Dans un noir et blanc charbonneux, digne des cendres de l’Etna, non loin, Andrea Ferraris brosse une chronique villageoise qui a précisément à voir avec le volcanisme. Mais c’est d’abord le récit d’une fraternité, au sens propre, le grand frère s’épuisant à travailler pour que son jeune frère apprenne à lire et à écrire. C’est Donna Antonia qui donne des cours. Salvatore en est terriblement amoureux, mais le père d’Antonia, riche propriétaire, a d’autres ambitions que ce gueux ignorant, pour sa fille.

Alors Salvatore noie son chagrin dans l’alcool, moqué par ses congénères de bistrot qu’il affronte régulièrement. Irascible, violent, l’amoureux fou sombre peu à peu jusqu’au jour où, là-bas, en mer, face au village, des fumées, des flammes se mettent à jaillir de l’eau. C’est bientôt une vraie colonne de feu qui s’élance, « la langue du Diable », dit le curé, l’Enfer à portée de rames d’autant que peu à peu à la base de ces jaillissements, une île volcanique émerge, se développe et attise bientôt les convoitises.

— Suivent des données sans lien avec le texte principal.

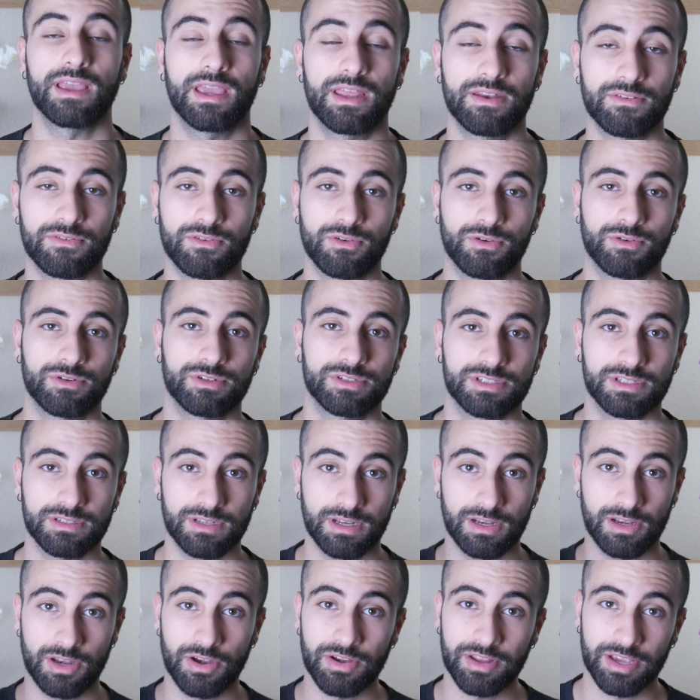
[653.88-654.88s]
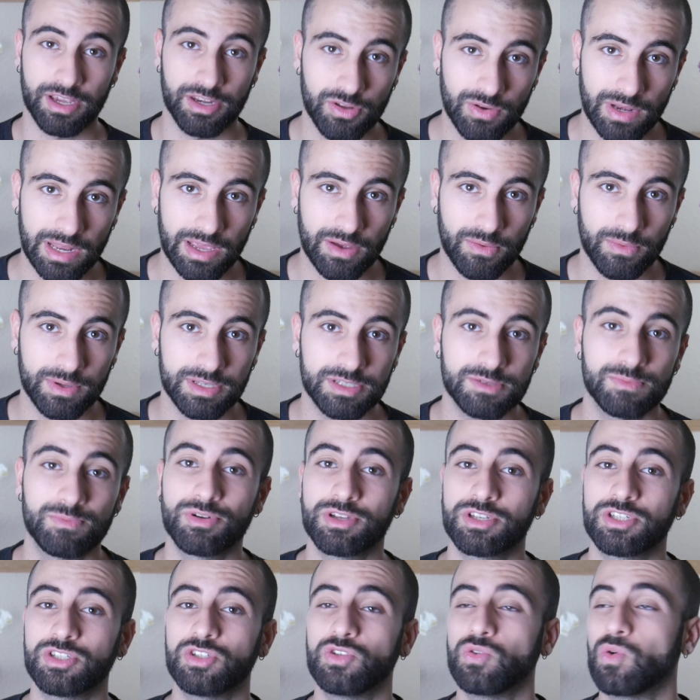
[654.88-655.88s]
And of course, learning a new language
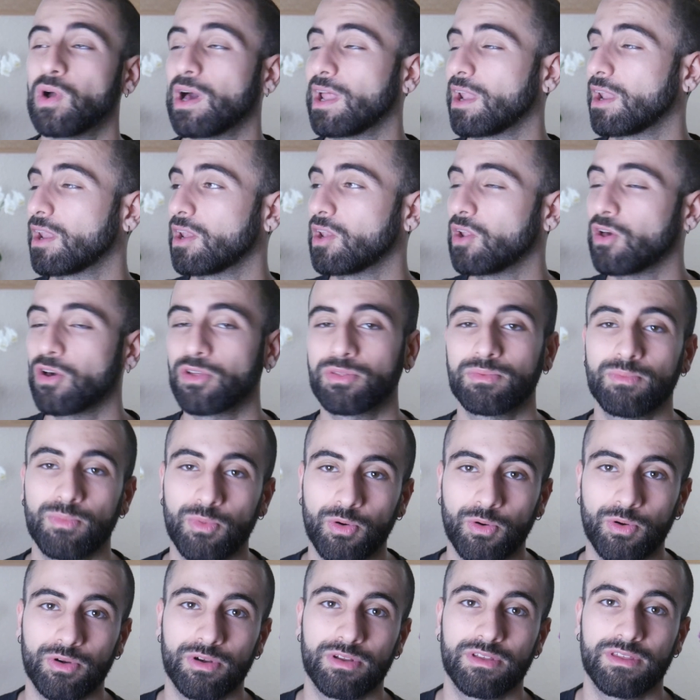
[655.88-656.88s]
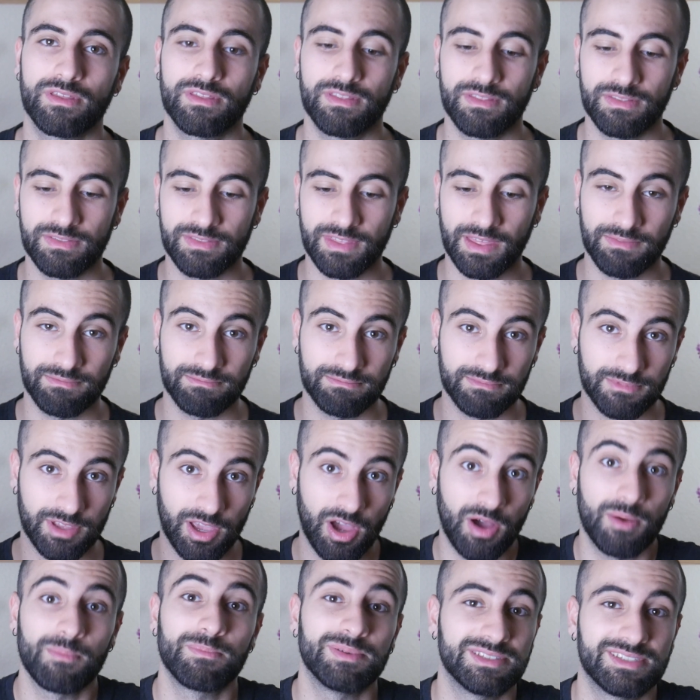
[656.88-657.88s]
brings you a lot more than
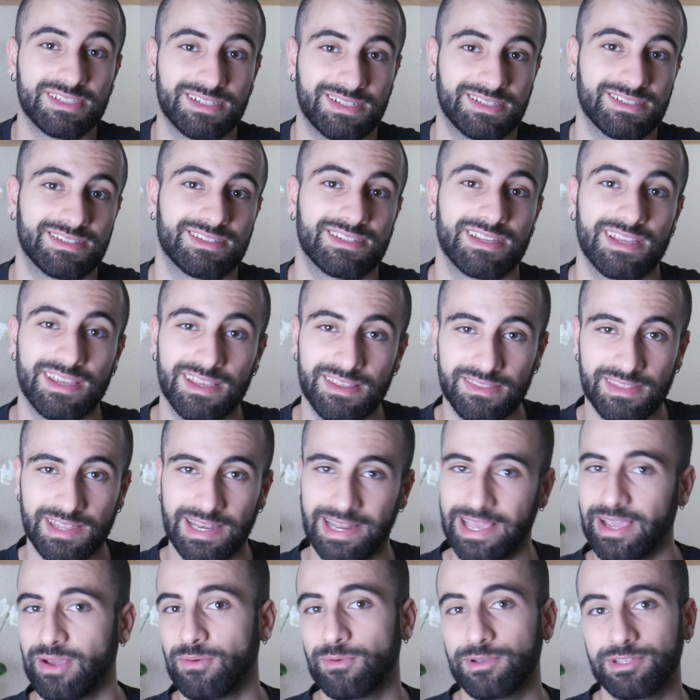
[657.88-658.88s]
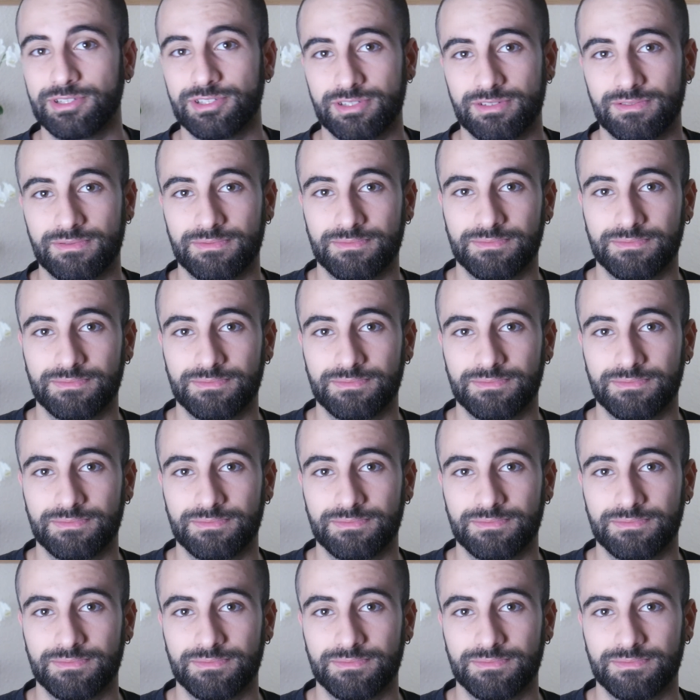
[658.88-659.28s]
competence in the language.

Salvatore est le premier à y poser le pied, par curiosité, le premier mais pas le dernier. Anglais et Français veulent s’approprier cette terre stratégique et c’est pour Salvatore un nouveau combat : prouver qu’il fut le premier et donc, qu’il est le propriétaire de l’île. C’est la loi !

Cette histoire émouvante est tirée de la réalité car cet ilot volcanique éphémère a bel et bien existé, ce que rappelle l’épilogue. En prime, l’album propose quelques pages de l’« Histoire et géographie d’une île » joliment rédigées en 1831 par le géologue Constant Prévost au sujet du nouveau volcan apparu au sud de la Sicile et qu’il observa en compagnie du peintre Antoine-Edmond Joinville. Son « Île de Julia : vue du volcan » est au Musée du Louvre, mais sous le nom d’île Ferdinandea qu’elle est réellement recensée . Ferraris a tissé autour de ce fait historique une intrigue psychologique qui en fait tout l’intérêt. Les deux frères sont terriblement attachants et on quitte difficilement ce huis-clos insulaire, d’autant que le dessin au crayon de l’auteur est indéniablement puissant.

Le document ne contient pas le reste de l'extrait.